WORK REQUEST: The full set of entries is to be printed exactly, with pictures excluded.
[Start of section]
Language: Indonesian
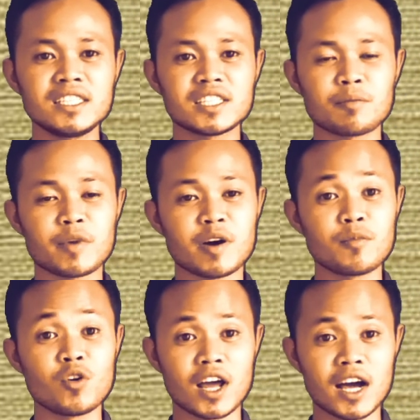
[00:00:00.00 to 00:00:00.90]
sepak
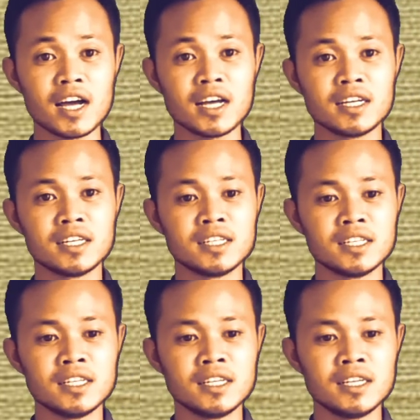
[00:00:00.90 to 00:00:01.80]
bola.
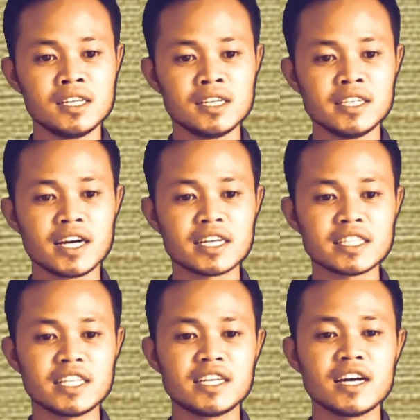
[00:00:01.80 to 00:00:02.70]
Yang
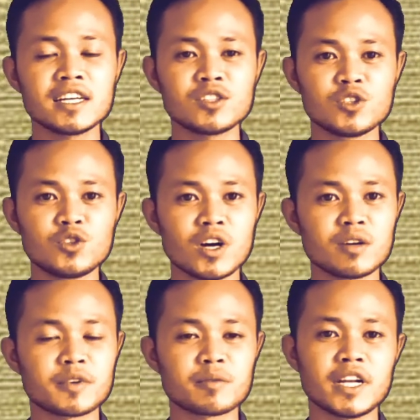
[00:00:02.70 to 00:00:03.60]
ketiga,
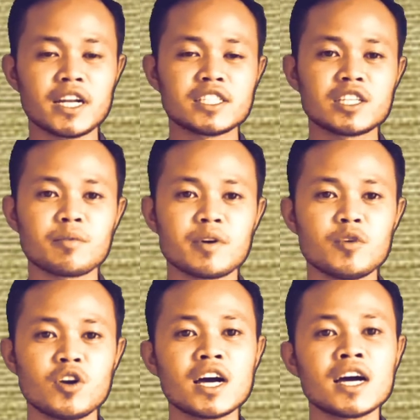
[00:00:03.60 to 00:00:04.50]
tujuan permainan
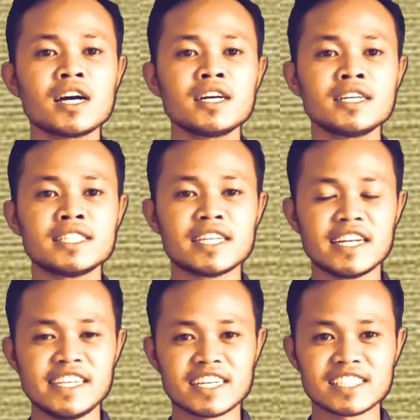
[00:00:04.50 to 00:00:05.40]
sepak bola
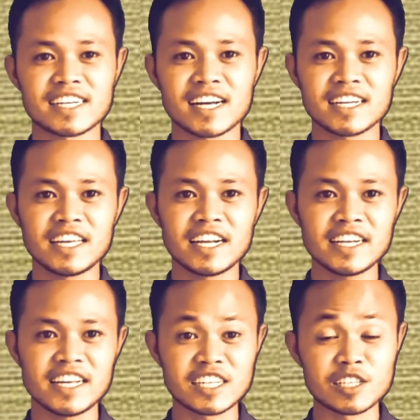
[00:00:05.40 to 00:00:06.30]
dan yang terakhir,
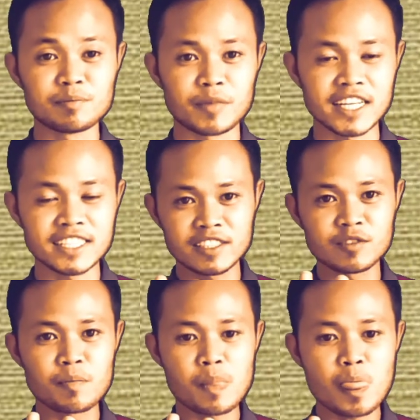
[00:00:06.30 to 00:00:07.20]
yang keempat
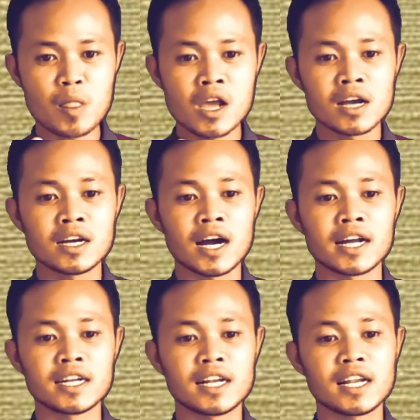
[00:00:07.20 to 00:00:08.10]

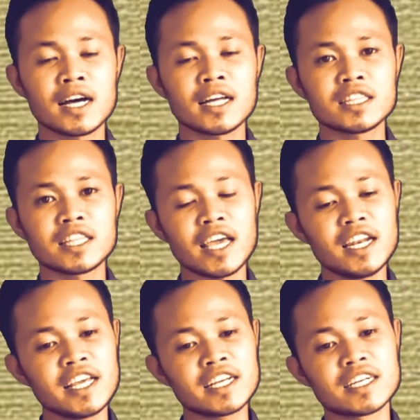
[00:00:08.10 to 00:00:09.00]
adalah
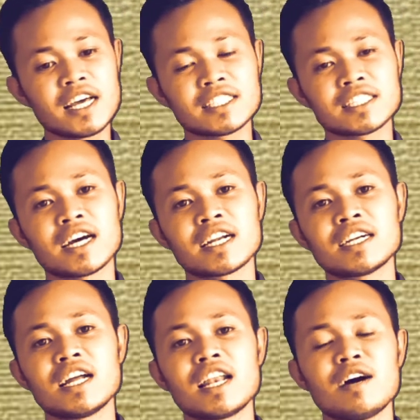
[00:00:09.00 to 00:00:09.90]
teknik
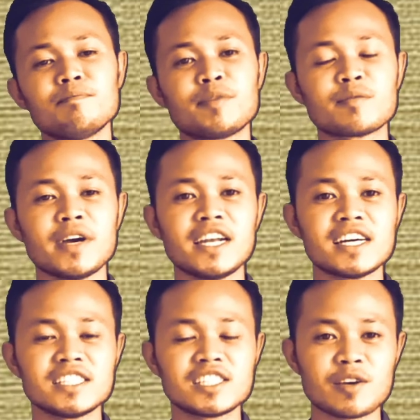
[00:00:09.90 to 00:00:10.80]
dasar dalam
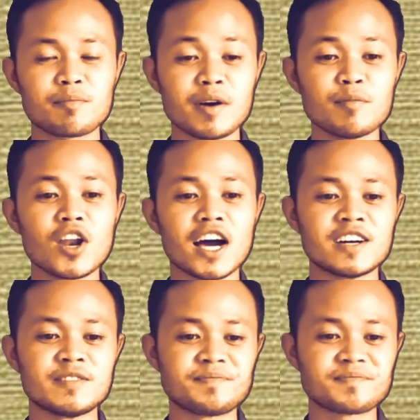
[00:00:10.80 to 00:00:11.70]
permainan sepak
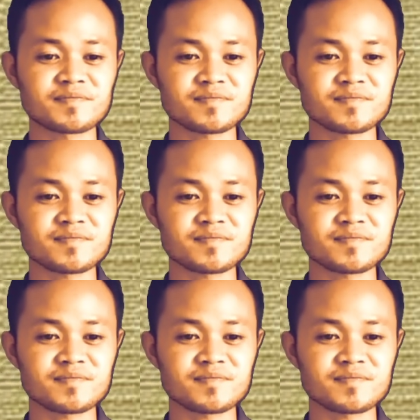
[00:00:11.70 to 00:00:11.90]
bola.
[End of section]
SOLVED PROBLEM:
Language: Indonesian
[00:00:00.00 to 00:00:00.90]
sepak
[00:00:00.90 to 00:00:01.80]
bola.
[00:00:01.80 to 00:00:02.70]
Yang
[00:00:02.70 to 00:00:03.60]
ketiga,
[00:00:03.60 to 00:00:04.50]
tujuan permainan
[00:00:04.50 to 00:00:05.40]
sepak bola
[00:00:05.40 to 00:00:06.30]
dan yang terakhir,
[00:00:06.30 to 00:00:07.20]
yang keempat
[00:00:07.20 to 00:00:08.10]

[00:00:08.10 to 00:00:09.00]
adalah
[00:00:09.00 to 00:00:09.90]
teknik
[00:00:09.90 to 00:00:10.80]
dasar dalam
[00:00:10.80 to 00:00:11.70]
permainan sepak
[00:00:11.70 to 00:00:11.90]
bola.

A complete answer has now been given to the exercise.